“We need audacity, and yet more audacity, and always audacity”

- George Jacques Danton
1759 – 5 April 1794 (died on the guillotine)



Arthur Rimbaud 1854 –1891

This poet long in our mind is again in the news. A novel about his life by Bruce Duffy titled Disaster Was My God has recently been published by Doubleday. Keep in mind that Rimbaud wrote only in his late teens stopping at twenty years of age. He died at age thirty-seven.

Poets are often transfixed by where their thoughts originate. Archibald MacLeish commented that anyone who doubts that poetry can say what prose cannot has only to read Rimbaud. French poet Paul Valéry stated that "all known literature is written in the language of common sense—except Rimbaud's” His inventive use of form and language influenced generations of poets to come and other artistic genres including the Symbolists, Dadaists and Surrealists.

Here are excerpts from Rimbaud letters written in 1871

I'm now making myself as scummy as I can. Why? I want to be a poet, and I'm working at turning myself into a seer. You won't understand any of this, and I'm almost incapable of explaining it to you. The idea is to reach the unknown by the derangement of all the senses. It involves enormous suffering, but one must be strong and be a born poet. It's really not my fault.

I say that one must be a seer, make oneself a seer. The poet makes himself a seer by a long, prodigious, and rational disordering of all the senses. Every form of love, of suffering, of madness; he searches himself, he consumes all the poisons in him, and keeps only their quintessences. This is an unspeakable torture during which he needs all his faith and superhuman strength, and during which he becomes the great patient, the great criminal, the great accursed – and the great learned one! – among men. – For he arrives at the unknown! Because he has cultivated his own soul – which was rich to begin with – more than any other man! He reaches the unknown; and even if, crazed, he ends up by losing the understanding of his visions, at least he has seen them! Let him die charging through those unutterable, unnameable things: other horrible workers will come; they will begin from the horizons where he has succumbed!

The Poetry Weapon Blog

From “Education by Poetry” Robert Frost 1930

I do not think anybody ever knows the discreet use of metaphor, his own and other people’s, the discreet handling of metaphor, unless he has been properly educated in poetry.

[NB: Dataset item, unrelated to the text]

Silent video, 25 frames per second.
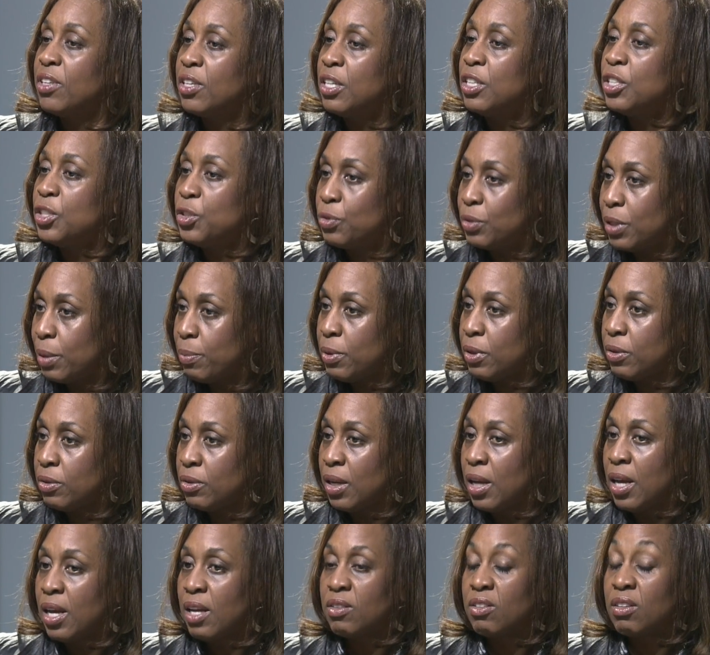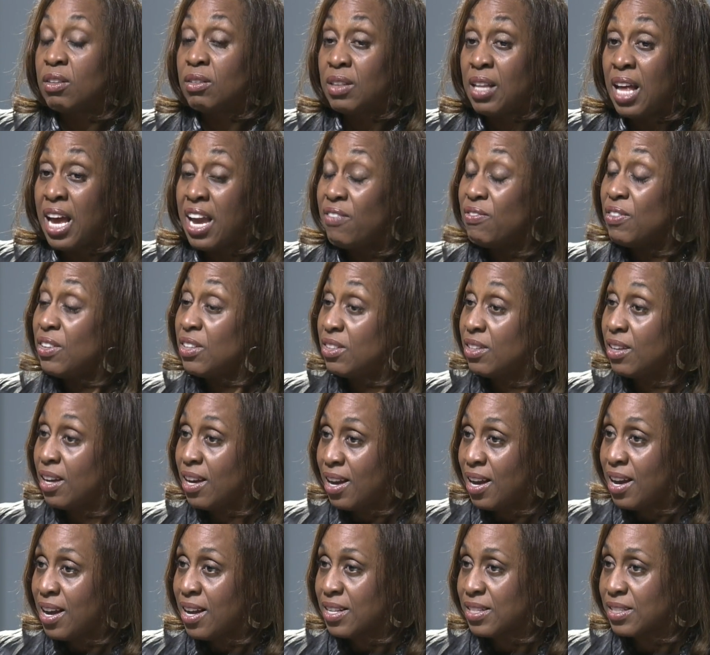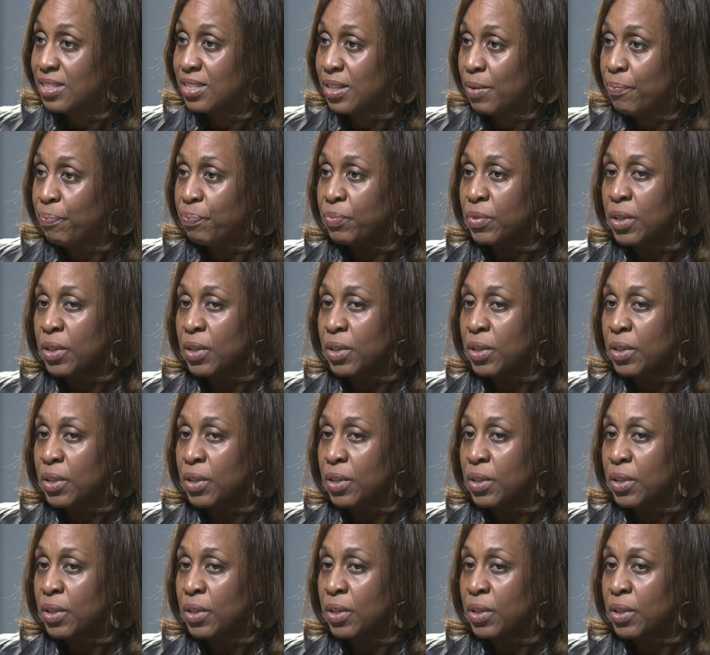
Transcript: contribute to life and to us.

Poetry begins in trivial metaphors, pretty metaphors, "grace" metaphors, and goes on to the profoundest thinking that we have. Poetry provides the one permissible way of saying one thing and meaning another. People say, "Why don’t you say what you mean?" We never do that, do we, being all of us too much poets. We like to talk in parables and in hints and in indirections—whether from diffidence or some other instinct.